» SUPPLIED RECORDS
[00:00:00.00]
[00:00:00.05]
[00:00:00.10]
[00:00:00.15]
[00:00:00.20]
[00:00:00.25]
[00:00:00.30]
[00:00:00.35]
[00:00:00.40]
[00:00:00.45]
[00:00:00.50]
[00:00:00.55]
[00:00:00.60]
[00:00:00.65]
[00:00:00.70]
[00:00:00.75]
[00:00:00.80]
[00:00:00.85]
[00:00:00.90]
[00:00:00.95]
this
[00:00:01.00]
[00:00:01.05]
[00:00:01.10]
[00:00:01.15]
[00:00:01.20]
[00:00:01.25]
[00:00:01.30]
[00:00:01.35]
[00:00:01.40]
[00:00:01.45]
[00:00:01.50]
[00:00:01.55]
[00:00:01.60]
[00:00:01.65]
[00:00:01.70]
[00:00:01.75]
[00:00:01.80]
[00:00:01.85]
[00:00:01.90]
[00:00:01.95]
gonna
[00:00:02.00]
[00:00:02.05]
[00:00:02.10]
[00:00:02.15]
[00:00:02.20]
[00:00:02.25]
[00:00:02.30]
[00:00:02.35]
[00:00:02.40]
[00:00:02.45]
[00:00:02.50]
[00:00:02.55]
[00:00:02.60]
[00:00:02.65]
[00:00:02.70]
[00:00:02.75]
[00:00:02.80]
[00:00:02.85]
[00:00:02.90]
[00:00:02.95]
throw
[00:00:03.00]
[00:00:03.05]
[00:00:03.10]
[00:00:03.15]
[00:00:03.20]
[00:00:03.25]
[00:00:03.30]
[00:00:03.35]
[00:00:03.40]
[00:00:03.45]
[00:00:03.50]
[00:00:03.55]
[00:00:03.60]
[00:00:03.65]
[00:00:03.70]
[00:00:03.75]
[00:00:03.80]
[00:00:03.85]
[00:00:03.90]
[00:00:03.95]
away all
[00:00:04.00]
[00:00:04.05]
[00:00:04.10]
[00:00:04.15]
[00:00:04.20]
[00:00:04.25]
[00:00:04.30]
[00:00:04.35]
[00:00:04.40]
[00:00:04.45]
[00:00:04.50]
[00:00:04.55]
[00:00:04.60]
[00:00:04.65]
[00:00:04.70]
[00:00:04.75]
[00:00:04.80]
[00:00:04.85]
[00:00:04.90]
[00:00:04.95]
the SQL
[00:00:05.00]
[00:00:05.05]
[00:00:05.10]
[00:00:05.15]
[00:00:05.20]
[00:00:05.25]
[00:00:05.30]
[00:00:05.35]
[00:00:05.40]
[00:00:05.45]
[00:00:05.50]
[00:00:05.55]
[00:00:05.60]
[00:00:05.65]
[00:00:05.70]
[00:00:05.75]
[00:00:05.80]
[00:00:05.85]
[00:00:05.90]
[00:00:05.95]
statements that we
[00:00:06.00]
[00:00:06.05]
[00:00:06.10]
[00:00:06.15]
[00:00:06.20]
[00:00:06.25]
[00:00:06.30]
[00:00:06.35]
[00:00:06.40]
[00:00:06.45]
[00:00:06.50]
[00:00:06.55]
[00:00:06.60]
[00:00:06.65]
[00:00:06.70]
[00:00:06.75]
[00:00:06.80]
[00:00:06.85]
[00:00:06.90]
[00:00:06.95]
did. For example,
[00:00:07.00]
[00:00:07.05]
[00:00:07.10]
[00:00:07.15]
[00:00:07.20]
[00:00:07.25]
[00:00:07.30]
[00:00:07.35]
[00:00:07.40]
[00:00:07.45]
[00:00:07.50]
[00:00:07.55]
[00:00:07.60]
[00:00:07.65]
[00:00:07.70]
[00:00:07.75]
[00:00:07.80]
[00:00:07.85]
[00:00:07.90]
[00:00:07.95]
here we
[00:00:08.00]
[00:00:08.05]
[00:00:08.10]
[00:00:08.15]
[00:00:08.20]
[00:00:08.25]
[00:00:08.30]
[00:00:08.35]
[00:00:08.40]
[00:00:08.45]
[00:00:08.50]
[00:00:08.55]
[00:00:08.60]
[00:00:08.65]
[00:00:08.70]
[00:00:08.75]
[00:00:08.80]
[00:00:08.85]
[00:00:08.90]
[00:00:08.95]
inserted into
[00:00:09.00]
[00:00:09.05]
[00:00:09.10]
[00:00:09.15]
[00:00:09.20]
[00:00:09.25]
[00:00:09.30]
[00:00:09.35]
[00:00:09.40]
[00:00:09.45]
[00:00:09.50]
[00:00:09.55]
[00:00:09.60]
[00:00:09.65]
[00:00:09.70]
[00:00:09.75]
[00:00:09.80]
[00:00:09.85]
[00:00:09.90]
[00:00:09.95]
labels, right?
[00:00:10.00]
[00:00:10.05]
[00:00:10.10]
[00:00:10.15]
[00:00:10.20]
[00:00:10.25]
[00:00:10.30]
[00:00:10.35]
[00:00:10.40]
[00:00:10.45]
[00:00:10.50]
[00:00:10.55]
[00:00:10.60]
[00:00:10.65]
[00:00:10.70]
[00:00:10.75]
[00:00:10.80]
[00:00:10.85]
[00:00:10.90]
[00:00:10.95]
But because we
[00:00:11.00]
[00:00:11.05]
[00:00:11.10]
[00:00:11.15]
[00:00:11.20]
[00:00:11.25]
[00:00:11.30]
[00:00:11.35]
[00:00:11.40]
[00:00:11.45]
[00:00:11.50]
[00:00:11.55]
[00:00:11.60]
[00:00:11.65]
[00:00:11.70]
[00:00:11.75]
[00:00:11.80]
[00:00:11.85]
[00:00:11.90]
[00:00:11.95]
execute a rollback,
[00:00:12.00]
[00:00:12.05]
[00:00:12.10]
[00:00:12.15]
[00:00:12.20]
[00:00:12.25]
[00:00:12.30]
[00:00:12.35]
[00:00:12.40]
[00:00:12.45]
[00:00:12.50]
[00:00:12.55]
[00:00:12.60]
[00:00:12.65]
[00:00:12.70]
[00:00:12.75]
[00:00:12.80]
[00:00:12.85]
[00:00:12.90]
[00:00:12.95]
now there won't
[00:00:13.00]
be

» WHAT THE TASK ASKS
Go through the listing above and write out exactly the lines starting with the one holding "[00:00:08.35]" and running through the one holding "[00:00:10.70]", ends included, and no others.

» WRITTEN SOLUTION
[00:00:08.35]
[00:00:08.40]
[00:00:08.45]
[00:00:08.50]
[00:00:08.55]
[00:00:08.60]
[00:00:08.65]
[00:00:08.70]
[00:00:08.75]
[00:00:08.80]
[00:00:08.85]
[00:00:08.90]
[00:00:08.95]
inserted into
[00:00:09.00]
[00:00:09.05]
[00:00:09.10]
[00:00:09.15]
[00:00:09.20]
[00:00:09.25]
[00:00:09.30]
[00:00:09.35]
[00:00:09.40]
[00:00:09.45]
[00:00:09.50]
[00:00:09.55]
[00:00:09.60]
[00:00:09.65]
[00:00:09.70]
[00:00:09.75]
[00:00:09.80]
[00:00:09.85]
[00:00:09.90]
[00:00:09.95]
labels, right?
[00:00:10.00]
[00:00:10.05]
[00:00:10.10]
[00:00:10.15]
[00:00:10.20]
[00:00:10.25]
[00:00:10.30]
[00:00:10.35]
[00:00:10.40]
[00:00:10.45]
[00:00:10.50]
[00:00:10.55]
[00:00:10.60]
[00:00:10.65]
[00:00:10.70]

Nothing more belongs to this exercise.